Nevertheless, in 2000 the UNSCR 1325 constituted a ground-breaking milestone in the pursuit of gender equality. It entails a double sensitivity towards gendered violence as well as gender inequalities (Shepherd, 2011, p.504) whilst also being legally binding, thus requiring a commitment on its implementation both at the national and international level. Most importantly, this Resolution acknowledges the role of women as essential actors in peacebuilding, recognising “their equal participation and full involvement” in all related activities (UNSC, 2000). Similarly, UNSCR 1820, also strengthens actions against sexualised violence whilst stressing the importance of including women-led organisations in decision-making processes. The following year, UNSCR 1888 also inscribes women’s agency and roles in the normative framework by presenting women as indispensable actors to “build a security sector that is accessible and responsive to all” (UNSC, 2008). Finally, the preamble of Resolution 1889 (2009) is almost exclusively devoted to women's activities in conflict, conflict resolution, and post-conflict reconstruction (Shepherd, 2011, p. 515).
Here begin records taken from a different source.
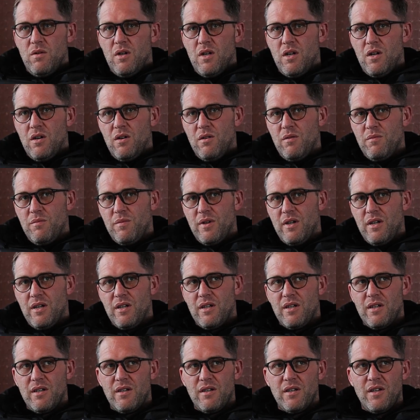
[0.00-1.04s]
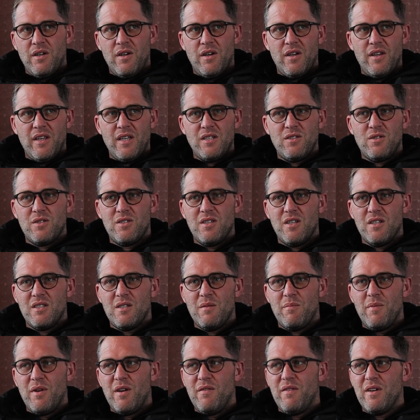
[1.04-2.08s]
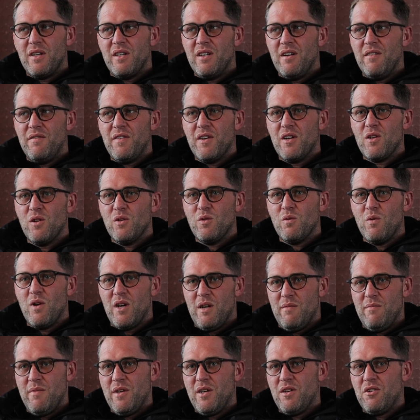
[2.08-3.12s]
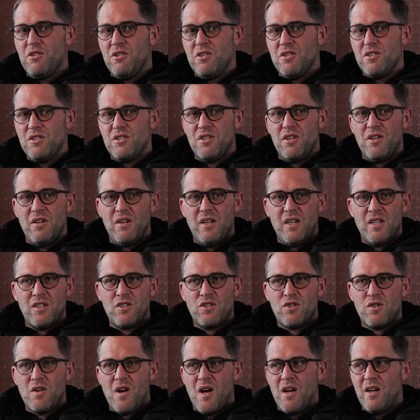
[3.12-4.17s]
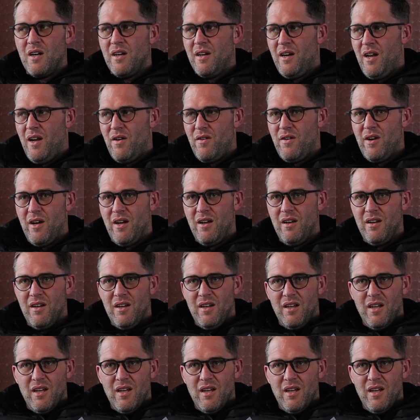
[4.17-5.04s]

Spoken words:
Well, yeah, it's a bit of a difficult one, because it's trial and error.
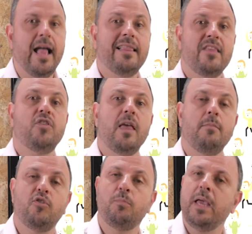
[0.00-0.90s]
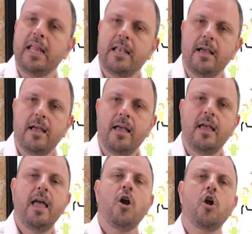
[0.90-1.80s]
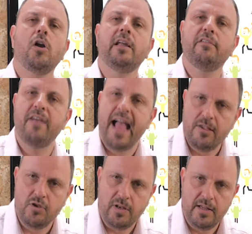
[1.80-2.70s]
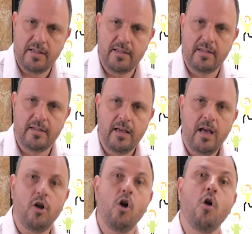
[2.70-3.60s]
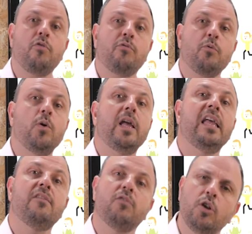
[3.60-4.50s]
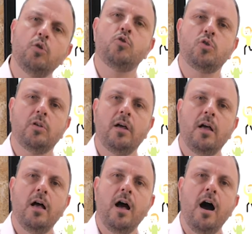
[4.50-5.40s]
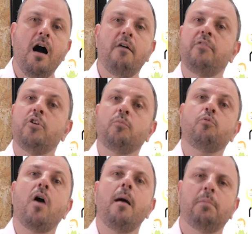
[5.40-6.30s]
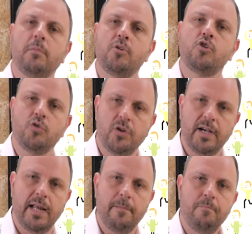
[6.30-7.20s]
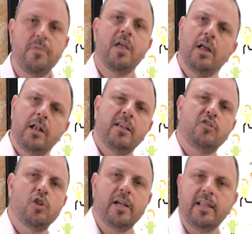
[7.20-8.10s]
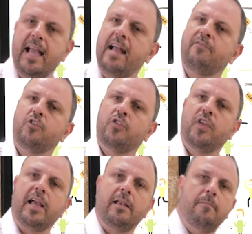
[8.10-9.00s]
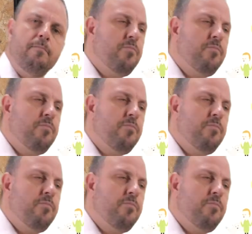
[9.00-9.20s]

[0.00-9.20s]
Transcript: at the same speed. Early evangelists go through evolution of their problem maturity. Let's look at that for a second.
Overall, there has been progress on the normative level which is encouraging as gender issues are increasingly becoming part of global governance and central to policy-making. However, scholars have raised significant issues with gender mainstreaming and the initiatives taken to tackle gender inequality (Charlesworth, 2005, p.11; Kabasakal, 2015). In Susan Willett’s words: “[g]ender mainstreaming is effective in the preparatory phase of programming and planning, but less so in the implementation and monitoring phase” (Willett, 2010, p.149). These mixed effects are illustrated by mild increases or stagnation in numbers where gender-balancing strategies are involved, on the one hand; and a lack of intersectionality in their approach as the exclusive focus on women (Krook and True, 2010, p.112) ignores structural inequalities like race and class. Finally, in the case of peacekeeping, the transformation on the normative level has certainly been crucial to addressing issues such as sexualised violence; however, it remains to be seen how these initiatives are implemented in field operations.